Sunshine Act data seems particularly ripe for use in personal injury litigation. Industry-medicine financial relationships, presented with the inference of biased decision-making, can be explosive evidence in support of malpractice and products liability claims. For example, in a recent tort suit against Bristol-Myers Squibb Co. the plaintiff alleges that Bristol-Myers failed to sufficiently warn of the risk of gambling and other compulsive behaviors associated with use of the company’s psychiatric drug, Abilify. To further buttress allegations that Bristol-Myers’ improperly promoted the drug while downplaying its risks, the complaint referenced Open Payments Database records showing that the company made $10 million in payments related to Abilify to over 21,000 physicians. (Complaint at ¶ 76, Sears v. Bristol-Myers Squibb Co., No. 1:16-cv-00065-CJO-BAM (E.D. Cal. Jan. 15, 2016).). In October 2016, the suit was consolidated with over twenty similar actions into a pending multi-district proceeding.

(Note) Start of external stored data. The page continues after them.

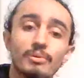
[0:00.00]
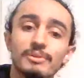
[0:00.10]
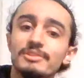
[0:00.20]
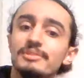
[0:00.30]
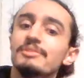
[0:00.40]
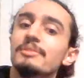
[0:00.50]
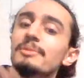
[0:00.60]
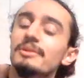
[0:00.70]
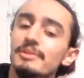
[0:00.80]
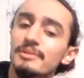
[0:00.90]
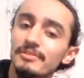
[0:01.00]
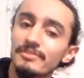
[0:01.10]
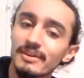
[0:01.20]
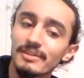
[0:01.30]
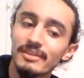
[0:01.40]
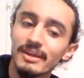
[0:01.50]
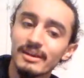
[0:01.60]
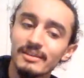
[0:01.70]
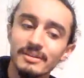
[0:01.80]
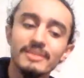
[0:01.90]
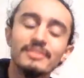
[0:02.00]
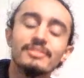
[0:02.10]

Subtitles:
once I was able to clarify that,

Open Payments data also seems ripe for False Claims Act and related health care fraud litigation. These lawsuits often involve allegations that manufacturers encouraged ordering of drugs and devices for unapproved uses. Sunshine Act data calls into question how manufacturers in fact promote the products and for which uses. Indeed, pending complaints, relying on Open Payments Database information, suggest that manufacturers used financial ties with physicians for improper promotion of spinal devices not approved for clinical use by the FDA and of testosterone replacement therapy drugs for off-label uses. (First Amended Complaint at ¶136, United States v. Medtronic, No. 2:15-cv-01212 (C.D. Cal. 2015); Third Amended Complaint at ¶ 747, 999, 1036, Medical Mutual of Ohio v. AbbVie Inc., No. 1:14CV08857 (N.D. Ill. 2014)).

While much of this litigation is still pending, these cases nonetheless make clear that the Sunshine Act is already affecting litigation strategy. These lawsuits are likely just the beginning, and litigation will likely continue to subject disclosed financial ties to exacting scrutiny and increase pressures on manufacturers and providers to defend certain transactions.

Richard S. Saver is Arch T. Allen Distinguished Professor of Law at UNC School of Law and Professor (Secondary Appointment) at UNC School of Medicine. MacKenzie Dickerman is a rising second year student at UNC School of Law and a member of the North Carolina Law Review.